Records excerpted from a collection
○ ○ ○ ○ ○ ○ ○
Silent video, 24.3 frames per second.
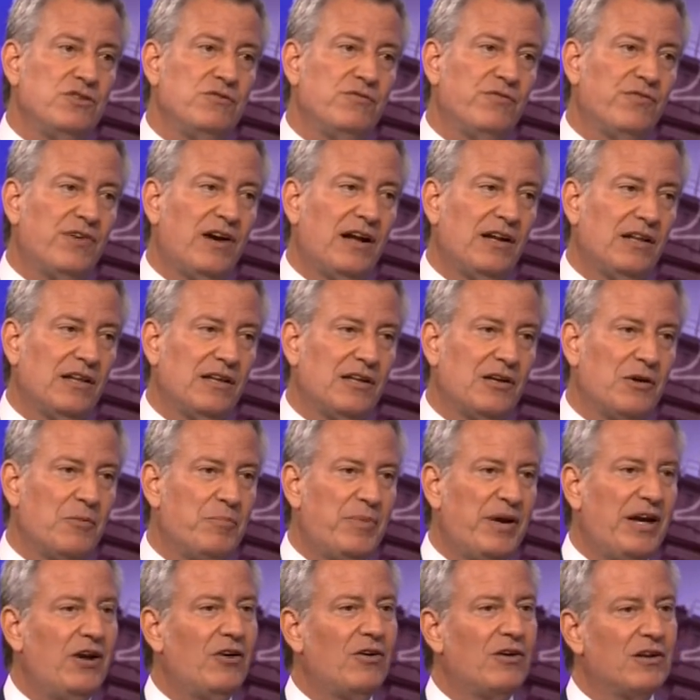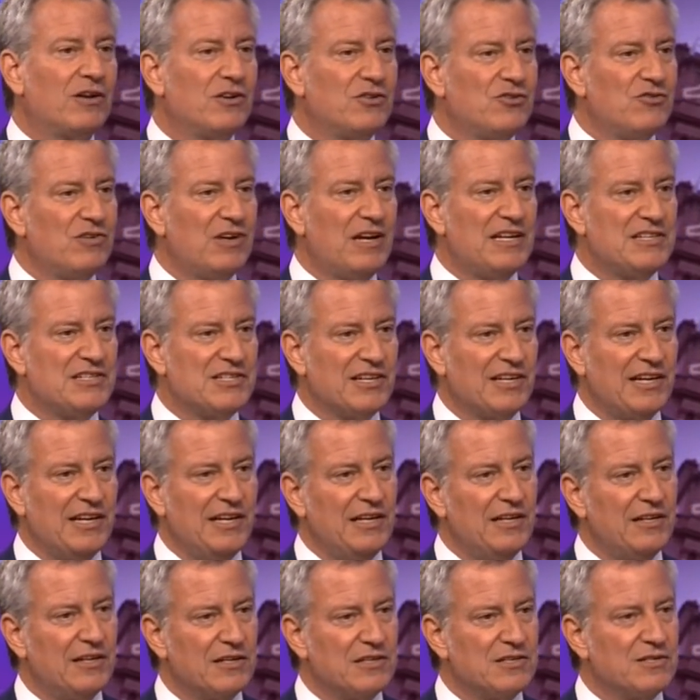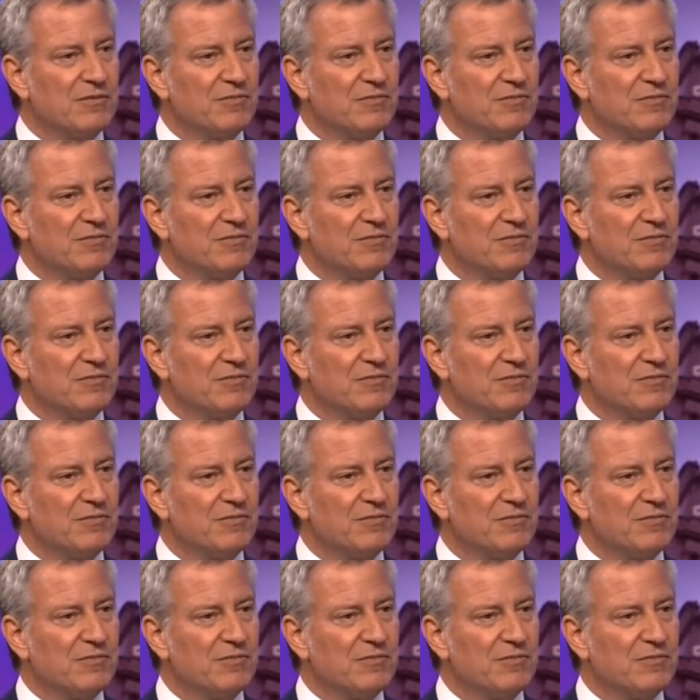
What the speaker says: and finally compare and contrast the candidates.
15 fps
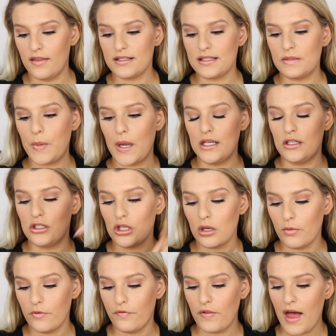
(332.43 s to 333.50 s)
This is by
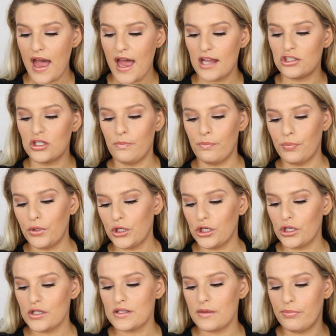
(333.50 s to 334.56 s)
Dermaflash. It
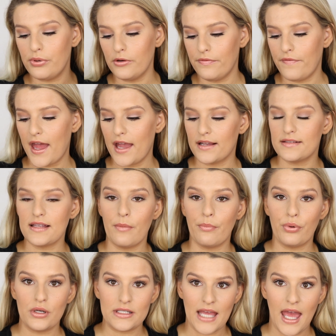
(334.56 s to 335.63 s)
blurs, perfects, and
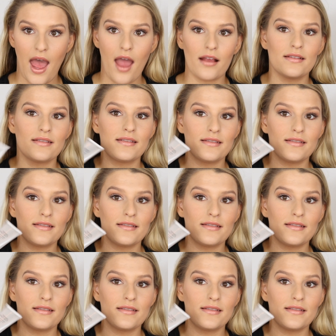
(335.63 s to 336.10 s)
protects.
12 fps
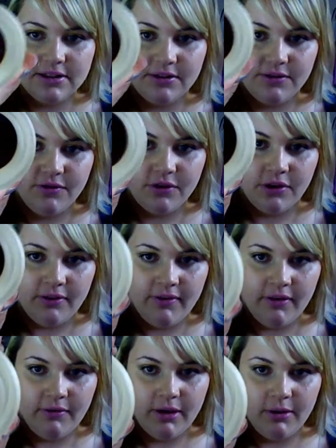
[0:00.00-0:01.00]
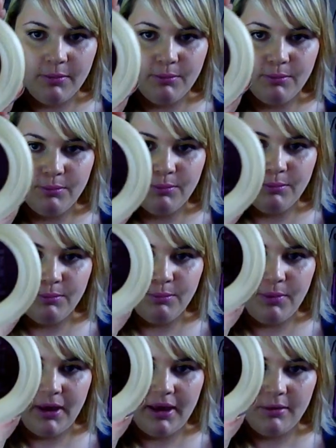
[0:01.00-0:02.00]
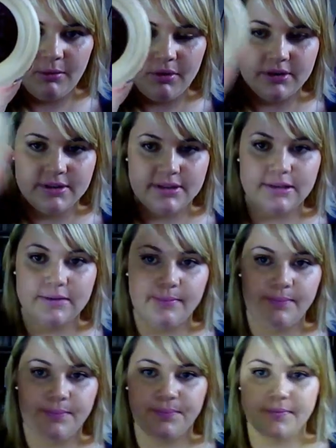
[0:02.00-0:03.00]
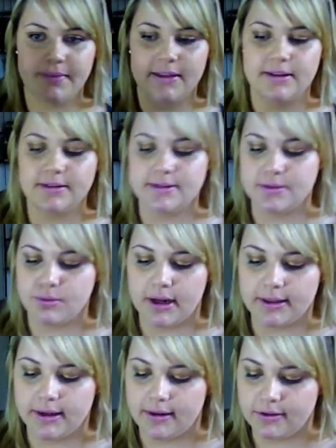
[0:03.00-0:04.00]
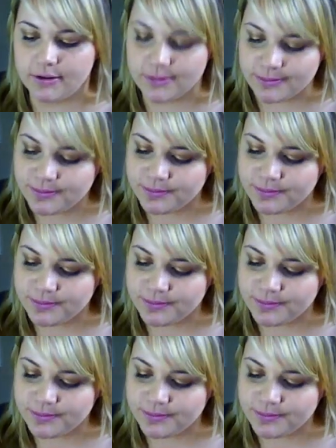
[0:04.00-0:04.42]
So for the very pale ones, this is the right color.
○ ○ ○ ○ ○ ○ ○
Without changing a word, retype every entry above, but drop its pictures.

SOLUTION
Silent video, 24.3 frames per second.
What the speaker says: and finally compare and contrast the candidates.
15 fps
(332.43 s to 333.50 s)
This is by
(333.50 s to 334.56 s)
Dermaflash. It
(334.56 s to 335.63 s)
blurs, perfects, and
(335.63 s to 336.10 s)
protects.
12 fps
[0:00.00-0:01.00]
[0:01.00-0:02.00]
[0:02.00-0:03.00]
[0:03.00-0:04.00]
[0:04.00-0:04.42]
So for the very pale ones, this is the right color.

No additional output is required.